La part de logements occupés par leur propriétaire indique en creux le volume du parc locatif privé concerné à Mazinghien. On relève 27 diagnostics publiés par l'ADEME, 100 % de maisons individuelles, 279 habitants, en zone climatique H1a. Ces valeurs ne décident d'aucun projet à elles seules, mais elles fixent l'ordre de grandeur dans lequel un chiffrage à Mazinghien est crédible.
Le cas de référence retenu ici porte sur 115 m², en zone H1a : après un bouquet complet, la consommation recule d'environ 15 800 kWh par an, soit près de 1 700 € au tarif de référence. Côté financement, l'assiette est plafonnée à 40 000 € HT dès trois classes gagnées, l'aide ANAH s'échelonne de 4 000 € à 32 000 € selon le revenu fiscal de référence, et l'accompagnement obligatoire est pris en charge jusqu'à 2 000 €.
Qui décide, et donc qui finance : 90 % de propriétaires occupants à Mazinghien, soit environ 102 logements. Pour la remise à niveau d'un logement mis en location, cela signifie autant de dossiers décidables sans mandat de gestion, le solde relevant du parc locatif et donc d'un montage bailleur distinct.
Ne signez pas la réception sans le constat de décence après travaux : c'est la pièce que l'instructeur exige à Mazinghien avant de libérer le solde, lequel peut représenter jusqu'à 32 000 € pour un profil bleu et 18 000 € pour un profil violet sur 40 000 € HT d'assiette.
Le rythme local de diagnostic se lit dans les chiffres publics : 239 DPE pour 1 000 résidences principales à Mazinghien (27 au total). Ce niveau d'activité fixe les délais réels de un opérateur agréé par l'Anah et donc la date de démarrage possible pour la remise à niveau d'un logement mis en location.
Ce que ce poste consomme d'assiette : 4523 % du plafond applicable à Mazinghien pour le logement loué.
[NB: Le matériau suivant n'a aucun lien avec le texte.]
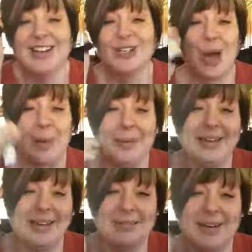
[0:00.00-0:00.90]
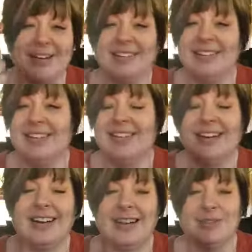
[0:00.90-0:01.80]
Eva.
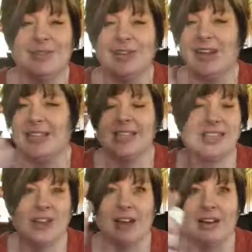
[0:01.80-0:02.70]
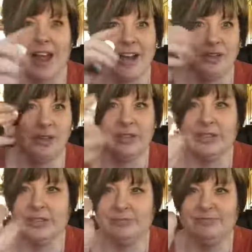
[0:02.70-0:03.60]
Um, so I, this is not
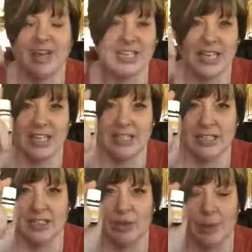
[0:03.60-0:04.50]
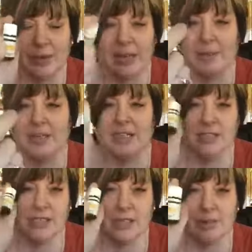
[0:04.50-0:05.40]
actually Vitality Copaiba. It's
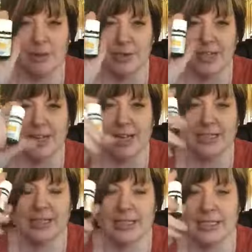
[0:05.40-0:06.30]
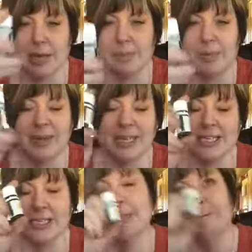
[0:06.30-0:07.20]
just I'm using it as an example because
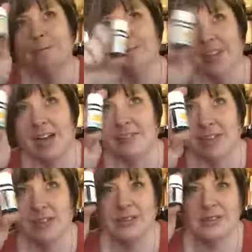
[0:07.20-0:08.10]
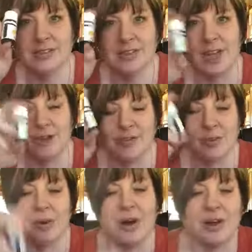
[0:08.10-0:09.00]
of the color of the
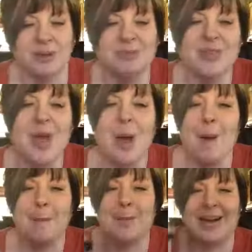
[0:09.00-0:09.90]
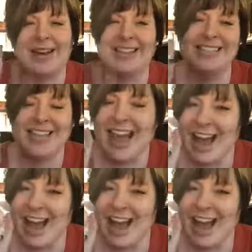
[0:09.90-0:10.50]
bottle. But I didn't have it,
Traduit en aide effective, cela donne 32 000 € pris en charge au taux de 80 % (profil bleu) et 18 000 € au taux de 45 % (profil violet), le solde restant à financer.
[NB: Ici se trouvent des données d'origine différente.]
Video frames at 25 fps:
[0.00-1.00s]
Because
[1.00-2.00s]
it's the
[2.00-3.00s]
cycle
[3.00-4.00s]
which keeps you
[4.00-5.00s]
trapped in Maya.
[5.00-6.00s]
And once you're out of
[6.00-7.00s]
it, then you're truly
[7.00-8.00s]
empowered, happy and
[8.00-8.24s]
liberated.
Sur la durée de vie de l'ouvrage, la remise à niveau d'un logement mis en location à Mazinghien suppose les critères de décence et un engagement de loyer maîtrisé maintenu dans le temps. Rapporté à vingt ans d'usage, le poste chiffré à 1 809 000 € revient à 90 450 € par an avant aides, montant à mettre en regard de l'économie de facture et non du seul prix d'achat.
Côté performance, la remise à niveau d'un logement mis en location pèse pour 40 à 60 % de la consommation totale. Sur la base conventionnelle appliquée à Mazinghien en zone H1a, cela représente entre 11 491 et 17 236 kWh évités par an, soit 1 234 € à 1 851 € de facture en moins au tarif de référence 2026.
La zone climatique n'est pas un détail administratif : à Mazinghien, en zone H1a, la base conventionnelle retenue est de 250 kWh/m²/an. C'est elle qui fixe le retour sur investissement de la remise à niveau d'un logement mis en location et qui explique qu'un même ouvrage soit prioritaire ici et secondaire dans une zone plus tempérée.